# TRY IT
Would you restate each entry word for word, omitting the pictures?

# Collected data
Start of Block

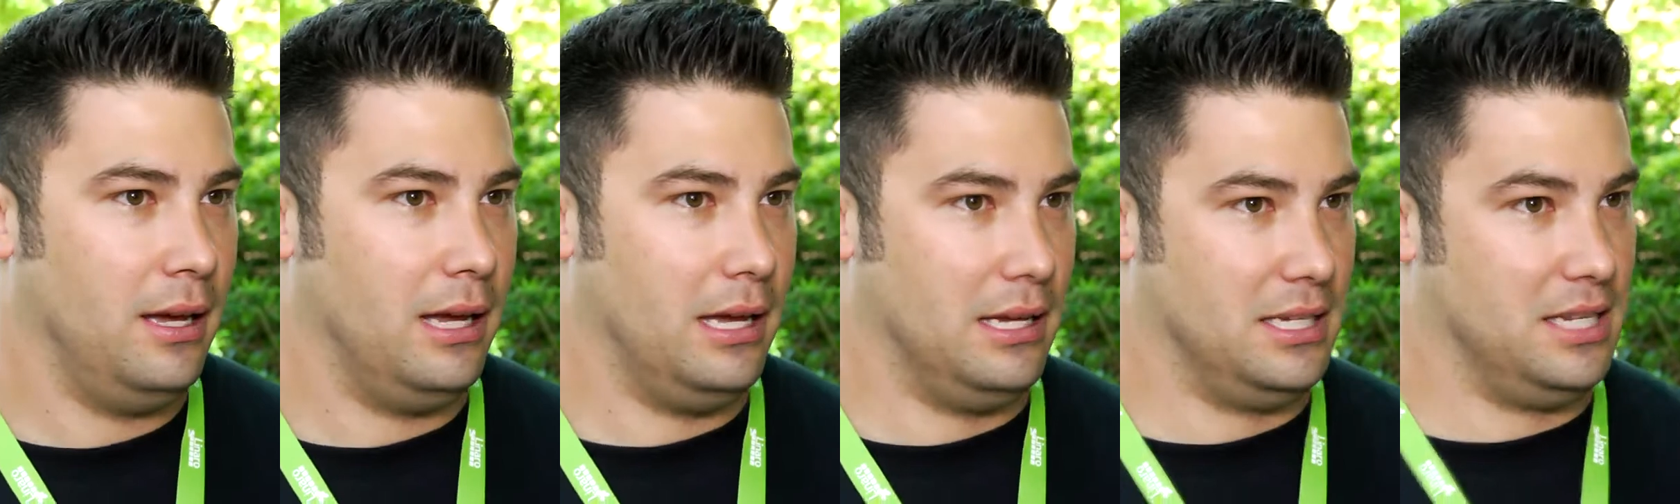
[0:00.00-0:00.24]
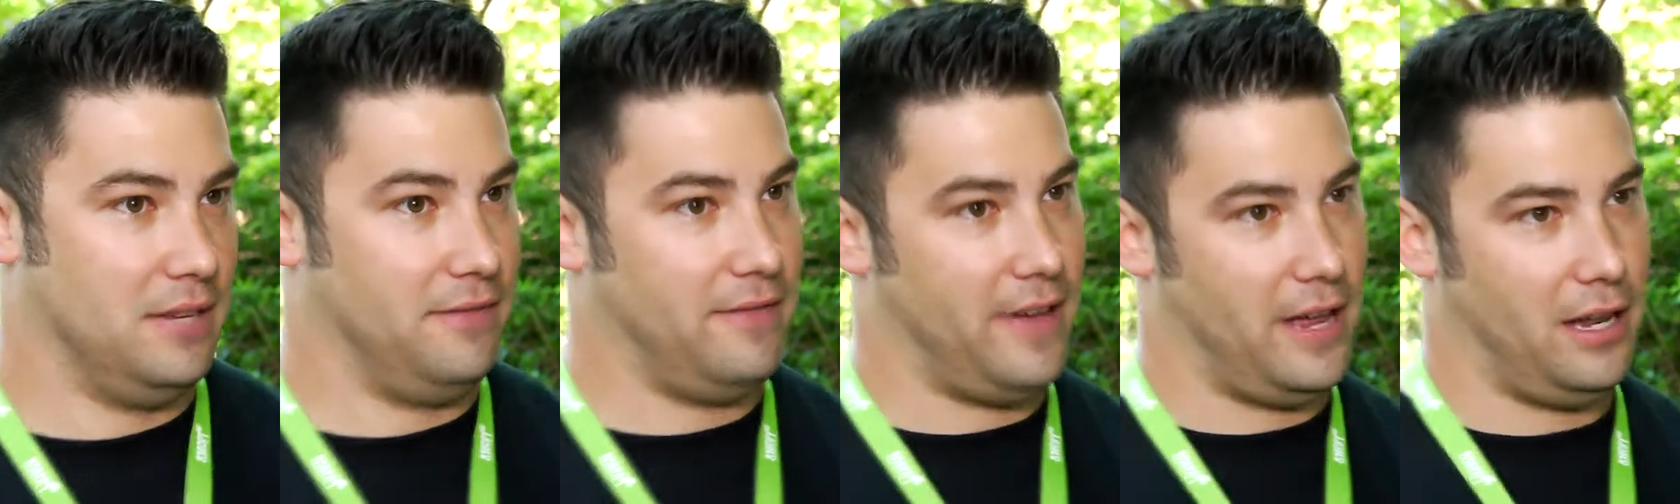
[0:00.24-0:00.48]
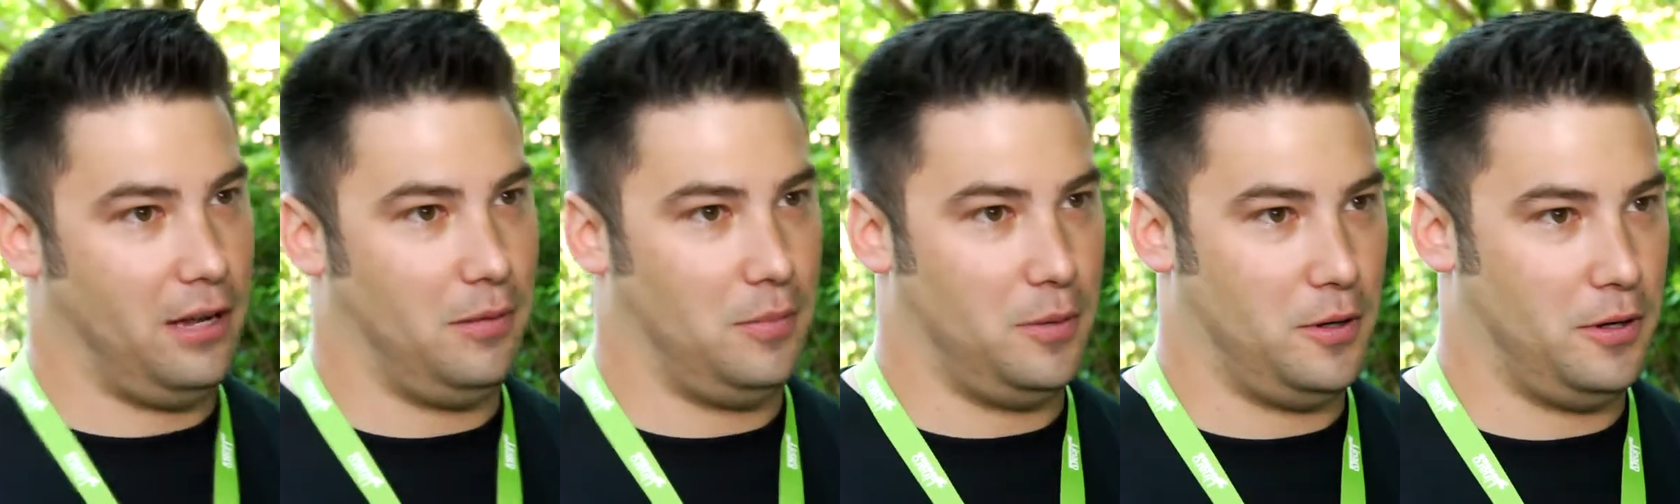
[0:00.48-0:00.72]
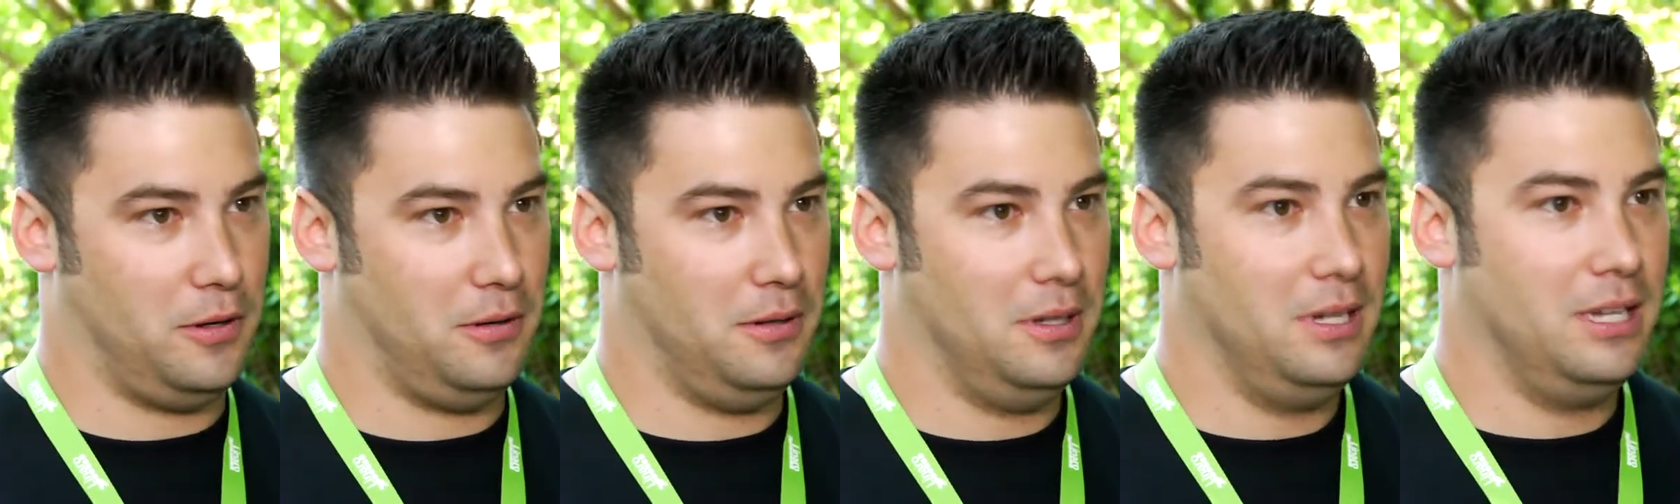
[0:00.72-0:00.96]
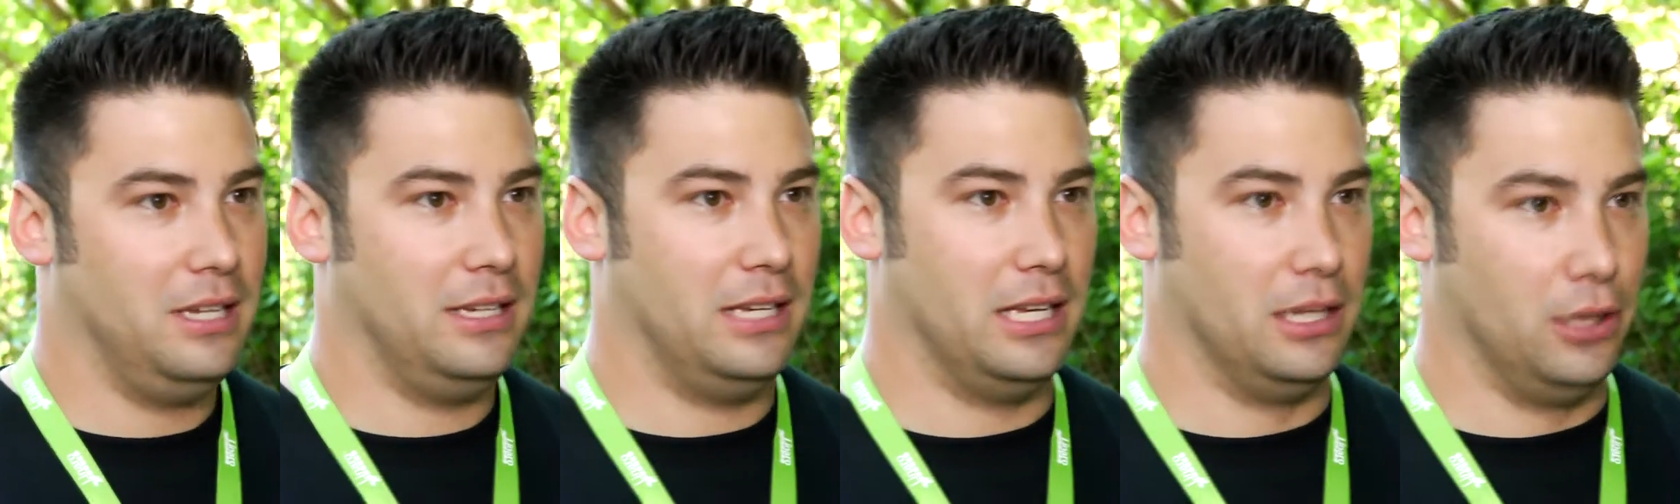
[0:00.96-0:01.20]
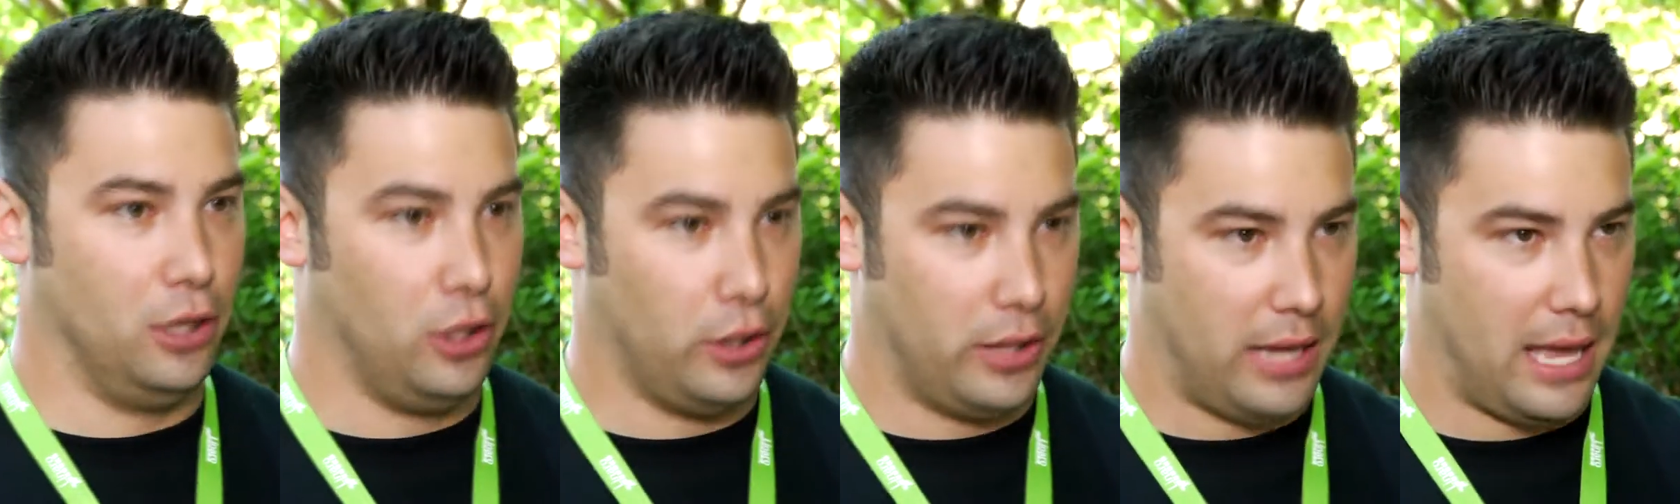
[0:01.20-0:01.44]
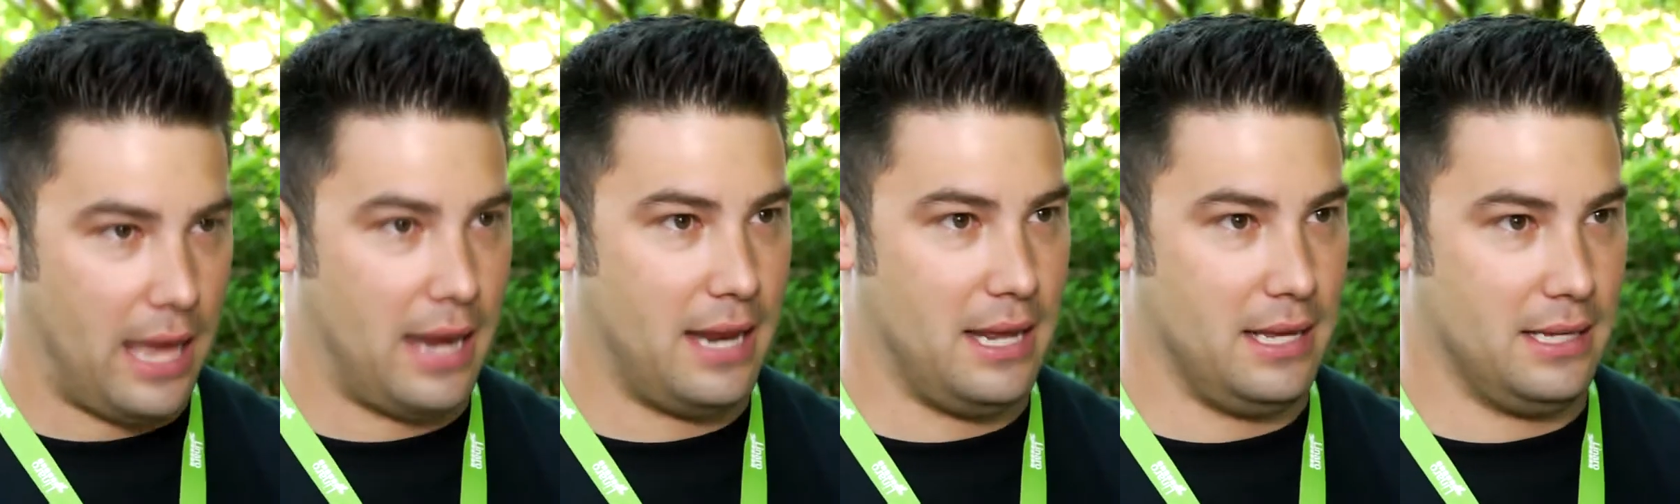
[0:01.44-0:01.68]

a developer, can look at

End of Block

# RESULT BELOW
[0:00.00-0:00.24]
[0:00.24-0:00.48]
[0:00.48-0:00.72]
[0:00.72-0:00.96]
[0:00.96-0:01.20]
[0:01.20-0:01.44]
[0:01.44-0:01.68]

a developer, can look at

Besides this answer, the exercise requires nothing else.